Learn how DrugBank sources & enhances FDA-approved drug information for integration in your software.
Within the United States, the Food and Drug Administration (FDA) reviews and approves applications for new drugs, generics, OTCs, and biological products.
Specifically, two FDA divisions, Center for Drug Evaluation and Research (CDER) and Center for Biologics Evaluation and Research (CBER), are responsible for carrying out the process and monitoring drug safety data once drugs are available on the market.

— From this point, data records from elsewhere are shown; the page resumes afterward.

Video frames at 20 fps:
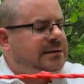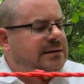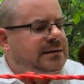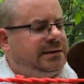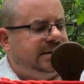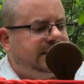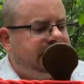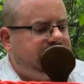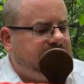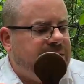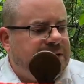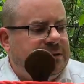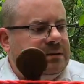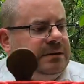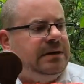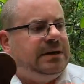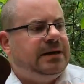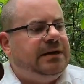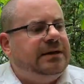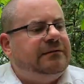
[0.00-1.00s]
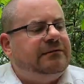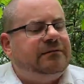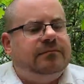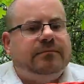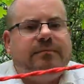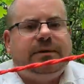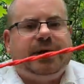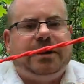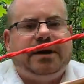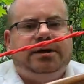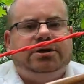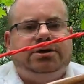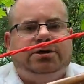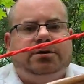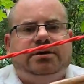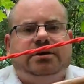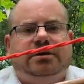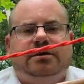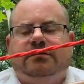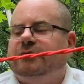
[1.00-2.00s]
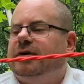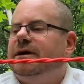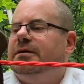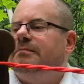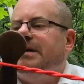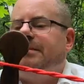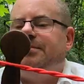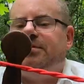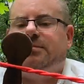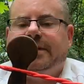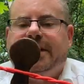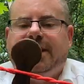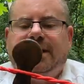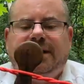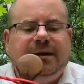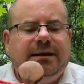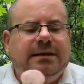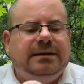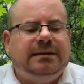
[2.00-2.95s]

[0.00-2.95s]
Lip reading: this one by Jody over at Maple Made.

There are a variety of databases available from the FDA and the National Library of Medicine (NLM) on drug products sold in the US. These include DailyMed, National Drug Code (NDC) Directory, Drugs@FDA Database, and Orange Book. While these exist for different reasons with data unique to each source, they also contain overlapping information. Most challenging, they can be complex and unsuitable for immediate integration into applications.
DrugBank’s US regional drug product information pulls data from all FDA sources. Our team of medical experts including doctors, pharmacologists and pharmacists—armed with AI tools—parse, verify, annotate, and structure the data for immediate and easy use. Once processed, the data is then imported into our database and connected with DrugBank’s extensive datasets, ontologies, and proprietary authored content.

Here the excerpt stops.